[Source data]
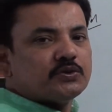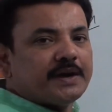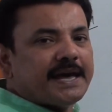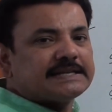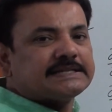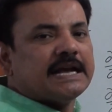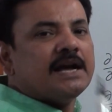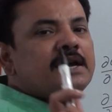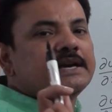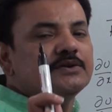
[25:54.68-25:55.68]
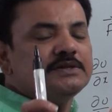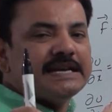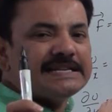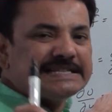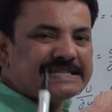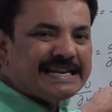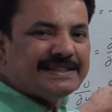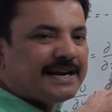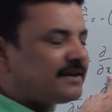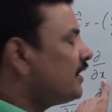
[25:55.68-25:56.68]
to x, you just see
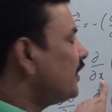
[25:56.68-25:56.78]
that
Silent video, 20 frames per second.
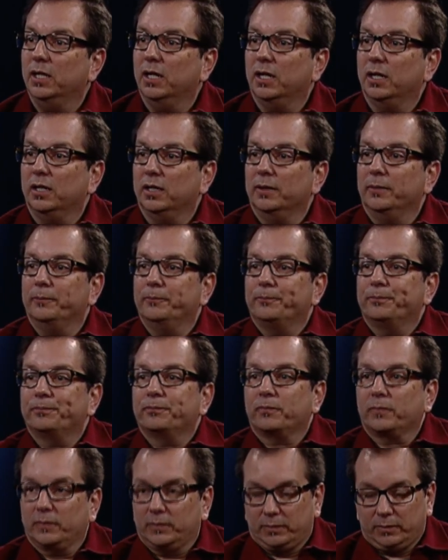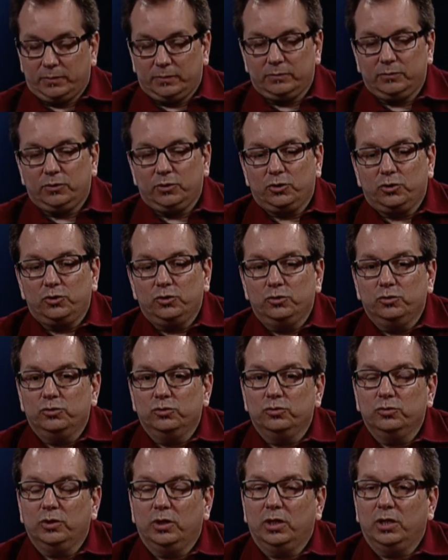Um, really? Mm -hmm, okay.
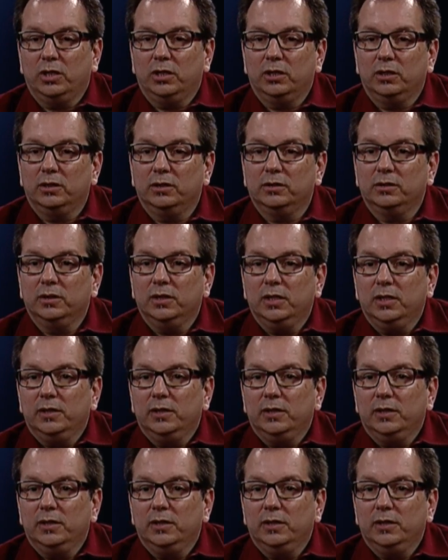Who, uh,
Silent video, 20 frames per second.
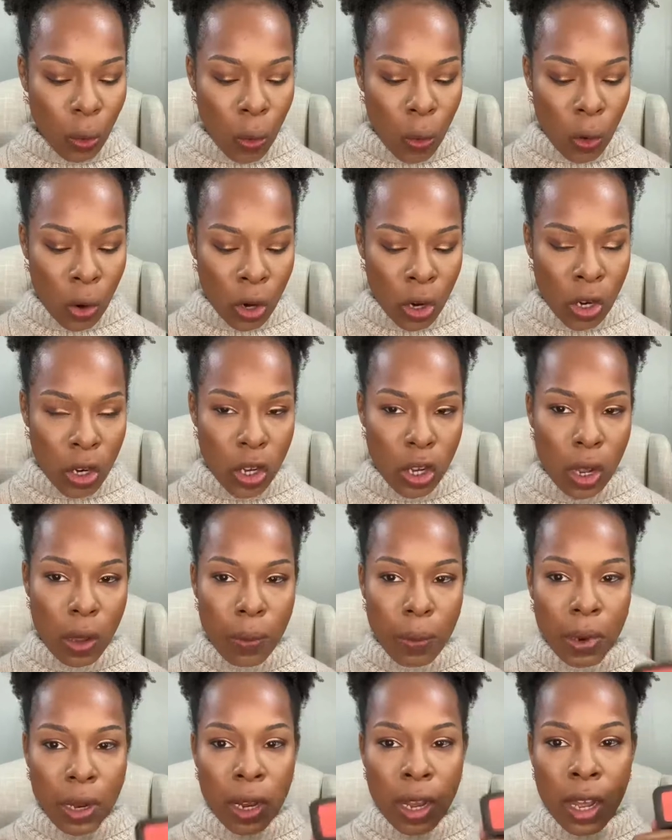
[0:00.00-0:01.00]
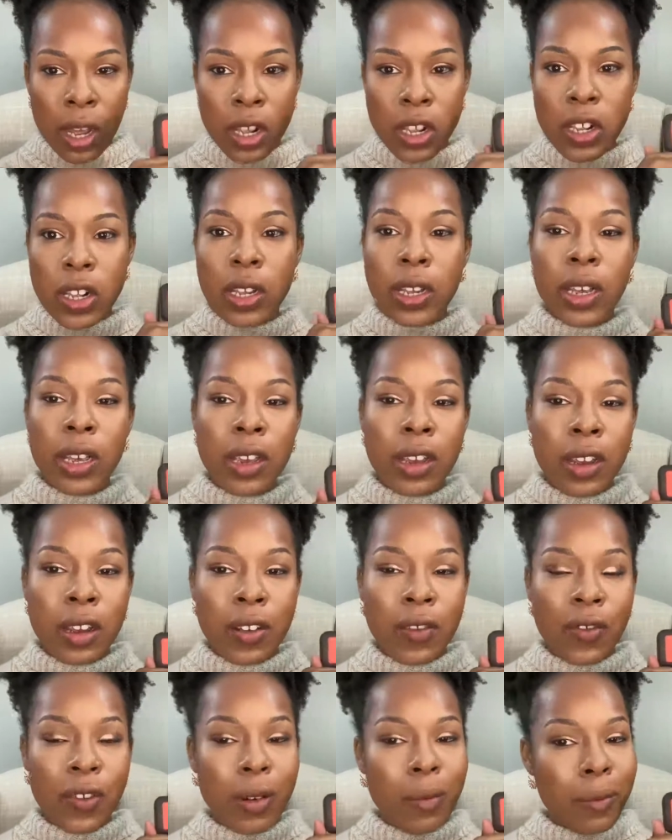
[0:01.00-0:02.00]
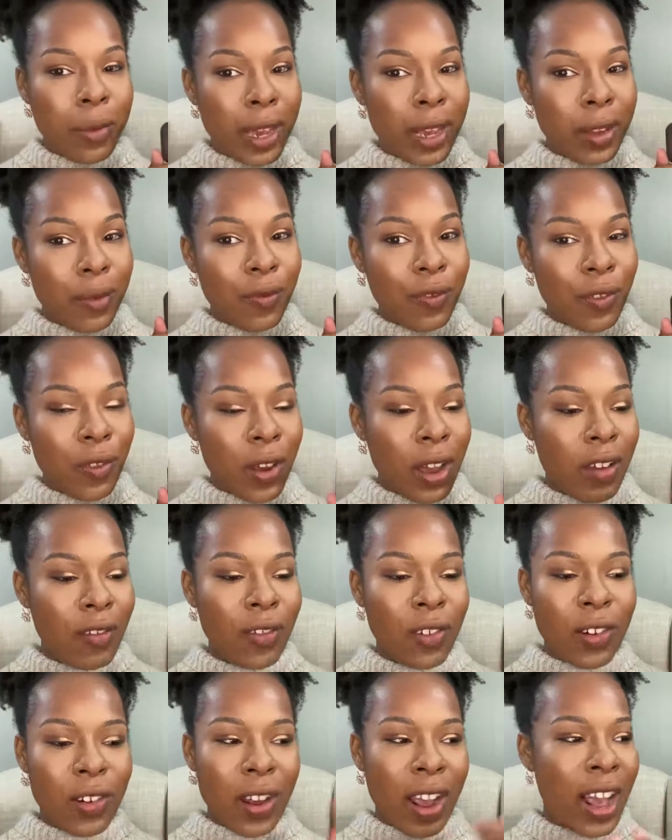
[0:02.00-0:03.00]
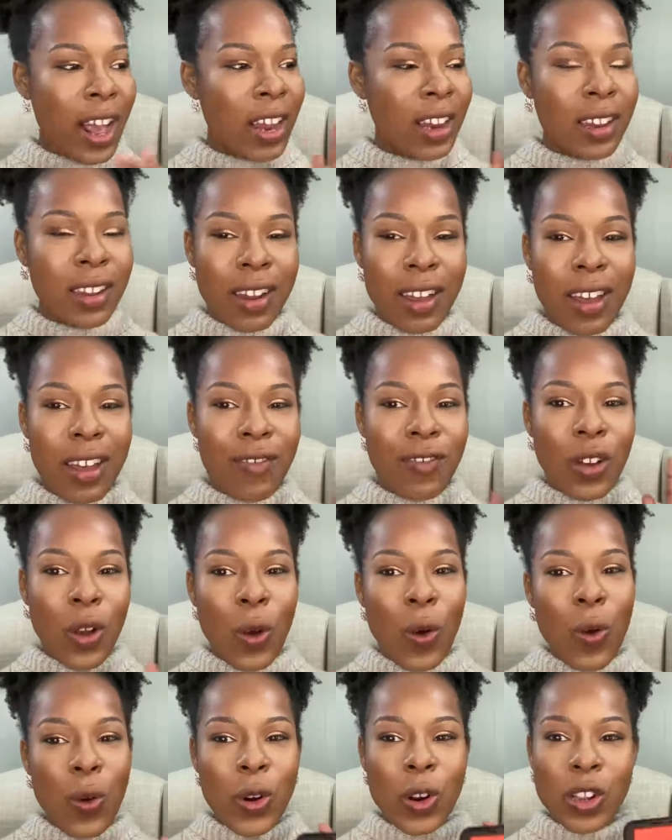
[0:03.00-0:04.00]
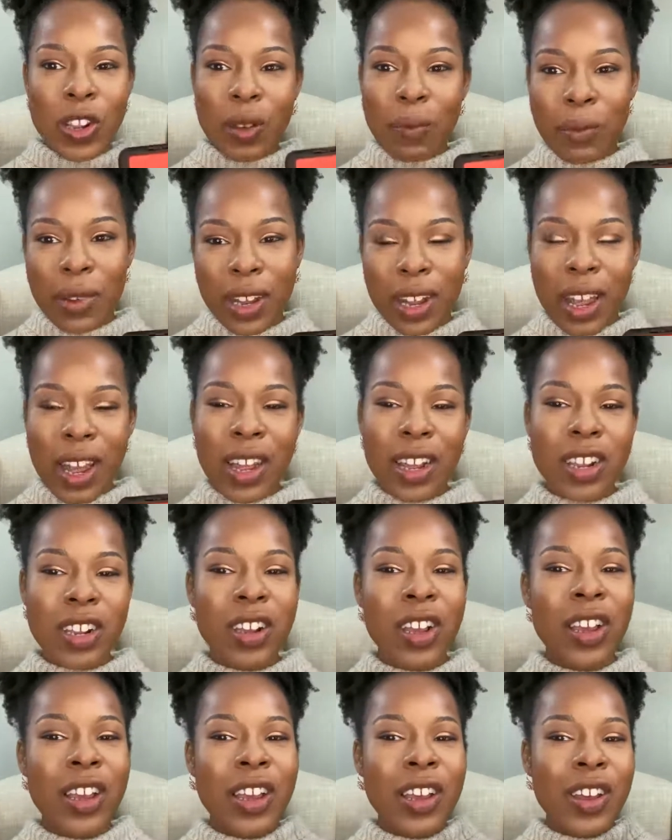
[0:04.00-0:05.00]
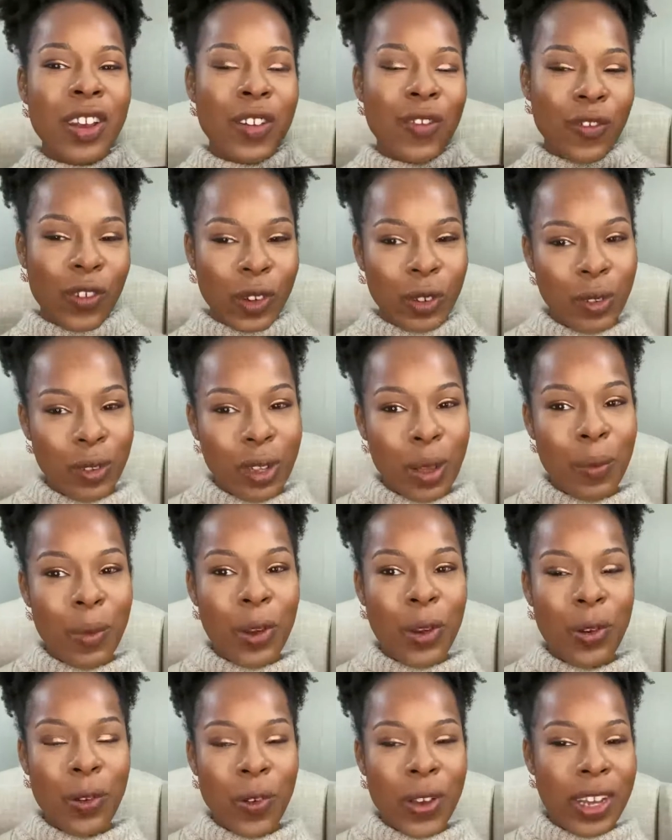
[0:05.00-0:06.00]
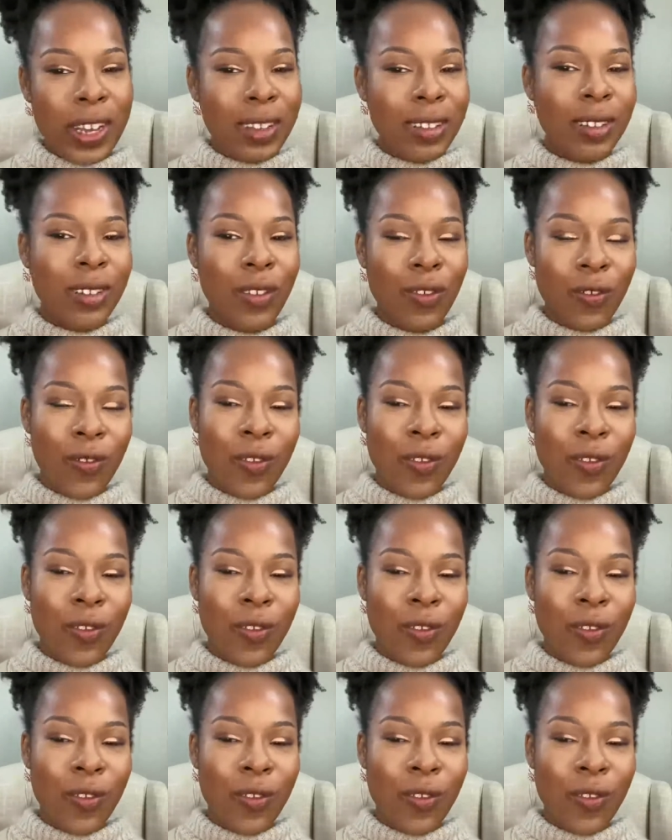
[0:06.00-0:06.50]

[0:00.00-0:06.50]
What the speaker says: orange blush here from Makeup Forever. I love an orange blush for summer going into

## What the task asks
For each record above, write it out exactly and omit any picture.

## Expected answer
[25:54.68-25:55.68]
[25:55.68-25:56.68]
to x, you just see
[25:56.68-25:56.78]
that
Silent video, 20 frames per second.
Um, really? Mm -hmm, okay.
Who, uh,
Silent video, 20 frames per second.
[0:00.00-0:01.00]
[0:01.00-0:02.00]
[0:02.00-0:03.00]
[0:03.00-0:04.00]
[0:04.00-0:05.00]
[0:05.00-0:06.00]
[0:06.00-0:06.50]

[0:00.00-0:06.50]
What the speaker says: orange blush here from Makeup Forever. I love an orange blush for summer going into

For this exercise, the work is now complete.